Pintos also includes a hash table data structure (see section A.8 Hash Table). Pintos hash tables efficiently support insertions and deletions over a wide range of table sizes.

Although more complex data structures may yield performance or other benefits, they may also needlessly complicate your implementation. Thus, we do not recommend implementing any advanced data structure (e.g. a balanced binary tree) as part of your design.

4.1.4 Managing the Supplemental Page Table

The supplemental page table supplements the page table with additional data about each page. Since the page table's format allows it to only contain very specific information (see section A.7 Page Table), the supplemental page table contains supplemental information such as whether the page is currently swapped or in the file system. In real life, such a data structure is often called a "page table" also; we add the word "supplemental" to reduce confusion.

The supplemental page table is used for at least two purposes.
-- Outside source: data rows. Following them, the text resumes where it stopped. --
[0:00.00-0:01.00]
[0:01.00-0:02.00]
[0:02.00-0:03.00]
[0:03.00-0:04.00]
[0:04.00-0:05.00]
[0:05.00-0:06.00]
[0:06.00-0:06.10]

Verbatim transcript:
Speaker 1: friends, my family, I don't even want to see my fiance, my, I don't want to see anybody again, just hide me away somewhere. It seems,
Most importantly, on a page fault, the kernel looks up the virtual page that faulted in the supplemental page table to find out what data should be there. Second, the kernel consults the supplemental page table when a process terminates, to decide what resources to free.
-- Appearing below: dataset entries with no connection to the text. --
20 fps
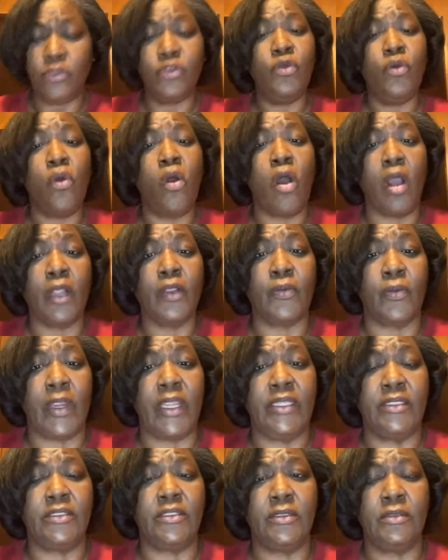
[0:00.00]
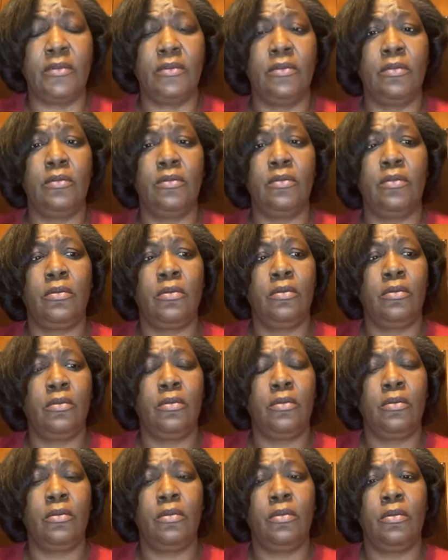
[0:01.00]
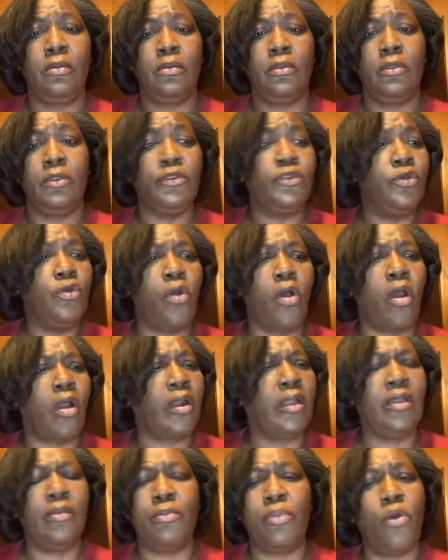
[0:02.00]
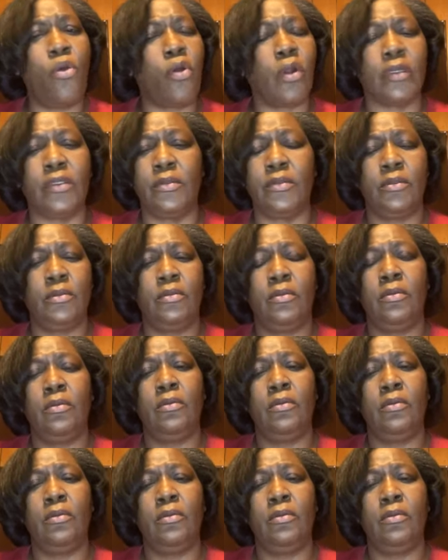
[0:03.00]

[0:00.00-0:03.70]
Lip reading: You are great. You are important.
You may organize the supplemental page table as you wish. There are at least two basic approaches to its organization: in terms of segments or in terms of pages. Optionally, you may use the page table itself as an index to track the members of the supplemental page table. You will have to modify the Pintos page table implementation in pagedir.c to do so. We recommend this approach for advanced students only. See section A.7.4.2 Page Table Entry Format, for more information.
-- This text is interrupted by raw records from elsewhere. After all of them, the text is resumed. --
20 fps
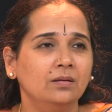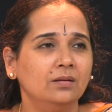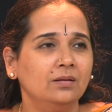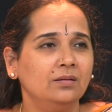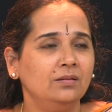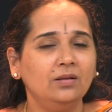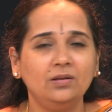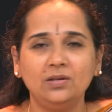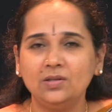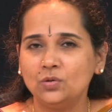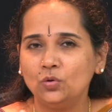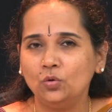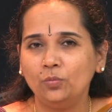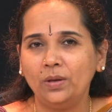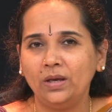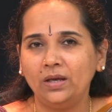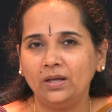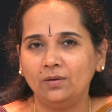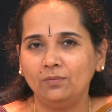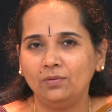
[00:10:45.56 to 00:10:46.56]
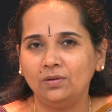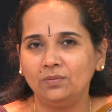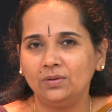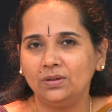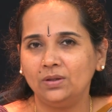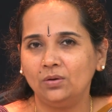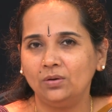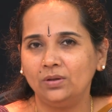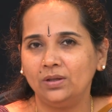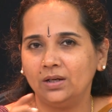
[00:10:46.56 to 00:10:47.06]
There is no Bhairavi
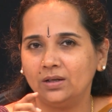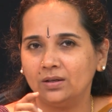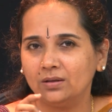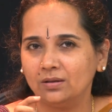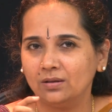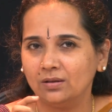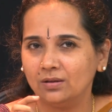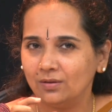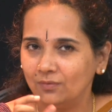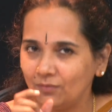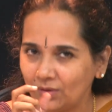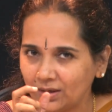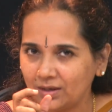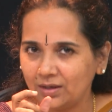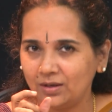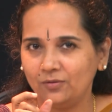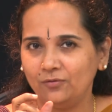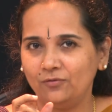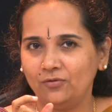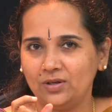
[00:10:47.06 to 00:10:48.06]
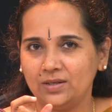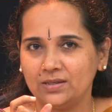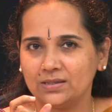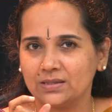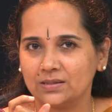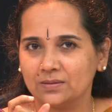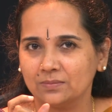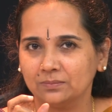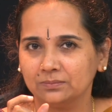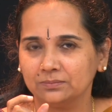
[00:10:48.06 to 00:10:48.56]
without that vakra phrase.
The most important user of the supplemental page table is the page fault handler. In project 2, a page fault always indicated a bug in the kernel or a user program. In project 3, this is no longer true. Now, a page fault might only indicate that the page must be brought in from a file or swap. You will have to implement a more sophisticated page fault handler to handle these cases. Your page fault handler, which you should implement by modifying page_fault() in userprog/exception.c, needs to do roughly the following:

Locate the page that faulted in the supplemental page table. If the memory reference is valid, use the supplemental page table entry to locate the data that goes in the page, which might be in the file system, or in a swap slot, or it might simply be an all-zero page.
If the supplemental page table indicates that the user process should not expect any data at the address it was trying to access, or if the page lies within kernel virtual memory, or if the access is an attempt to write to a read-only page, then the access is invalid. Any invalid access terminates the process and thereby frees all of its resources.
Obtain a frame to store the page. See section 4.1.5 Managing the Frame Table, for details.
Fetch the data into the frame, by reading it from the file system or swap, zeroing it, etc.
Point the page table entry for the faulting virtual address to the physical page. You can use the functions in userprog/pagedir.c.

4.1.5 Managing the Frame Table

The frame table contains one entry for each frame that contains a user page. Each entry in the frame table contains a pointer to the page, if any, that currently occupies it, and other data of your choice. The frame table allows Pintos to efficiently implement an eviction policy, by choosing a page to evict when no frames are free.

The frames used for user pages should be obtained from the "user pool," by calling palloc_get_page(PAL_USER). You must use PAL_USER to avoid allocating from the "kernel pool," which could cause some test cases to fail unexpectedly (see Why PAL_USER?). If you modify palloc.c as part of your frame table implementation, be sure to retain the distinction between the two pools.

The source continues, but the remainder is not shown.